Trying DuckDB with Discogs data
This notebook is a small example of using DuckDB with the Python API.
- What is DuckDB?
DuckDB is an in-process SQL OLAP Database Management System
It is a relational DBMS that supports SQL. OLAP stands for Online analytical processing, generally associated with complex queries, scanning a lot of data in order to generate some reports, as opposed to processing transactions. DuckDB is speeding up the data analysis process when dealing with rather large datasets. A key factor of this efficiency is the columnar-vectorized query execution engine. In-process means that DuckDB does not follow the client-server model and runs entirely within the host process.
DuckDB is released under a MIT License.
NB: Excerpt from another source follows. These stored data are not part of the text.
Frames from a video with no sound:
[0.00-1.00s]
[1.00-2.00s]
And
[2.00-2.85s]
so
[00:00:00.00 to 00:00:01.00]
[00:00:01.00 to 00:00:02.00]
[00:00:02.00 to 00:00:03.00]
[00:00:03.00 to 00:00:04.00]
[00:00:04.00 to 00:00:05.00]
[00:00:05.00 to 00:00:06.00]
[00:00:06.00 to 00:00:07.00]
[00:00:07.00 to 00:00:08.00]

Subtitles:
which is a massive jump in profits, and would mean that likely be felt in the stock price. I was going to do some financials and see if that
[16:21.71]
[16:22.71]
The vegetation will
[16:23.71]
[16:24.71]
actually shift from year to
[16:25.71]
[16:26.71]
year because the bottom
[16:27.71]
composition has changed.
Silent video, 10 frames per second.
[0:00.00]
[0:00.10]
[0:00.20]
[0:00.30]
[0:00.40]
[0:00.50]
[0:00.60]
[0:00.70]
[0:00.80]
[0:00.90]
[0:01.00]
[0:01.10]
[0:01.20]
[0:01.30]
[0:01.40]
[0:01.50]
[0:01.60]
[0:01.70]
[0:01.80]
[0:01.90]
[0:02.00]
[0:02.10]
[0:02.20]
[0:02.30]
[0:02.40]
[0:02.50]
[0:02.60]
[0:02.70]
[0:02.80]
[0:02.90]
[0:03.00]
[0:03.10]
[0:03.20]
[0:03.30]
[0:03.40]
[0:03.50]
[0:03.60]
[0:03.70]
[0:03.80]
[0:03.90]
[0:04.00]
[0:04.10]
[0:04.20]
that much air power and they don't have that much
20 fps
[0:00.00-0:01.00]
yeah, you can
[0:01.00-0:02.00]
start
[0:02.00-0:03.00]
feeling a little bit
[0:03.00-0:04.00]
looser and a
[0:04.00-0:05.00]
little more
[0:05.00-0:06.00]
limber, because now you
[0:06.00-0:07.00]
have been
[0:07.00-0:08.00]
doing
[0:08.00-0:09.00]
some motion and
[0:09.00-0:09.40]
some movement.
How can you install DuckDB with the Python API? Well it is as simple as:
pip install duckdb
Voilà!
Discogs is a website and crowdsourced database of information about audio recordings, including commercial releases, promotional releases, and bootleg or off-label releases.
Monthly dumps of Discogs data (Release, Artist, Label, and Master Release data) can be downloaded from their website, as compressed XML files. We used the nifty tool discogs-xml2db to convert the XML files into CSV files, that we are going to load into DuckDB. We also used it to load the same data into PostgreSQL in order to later measure and compare the execution time of a query.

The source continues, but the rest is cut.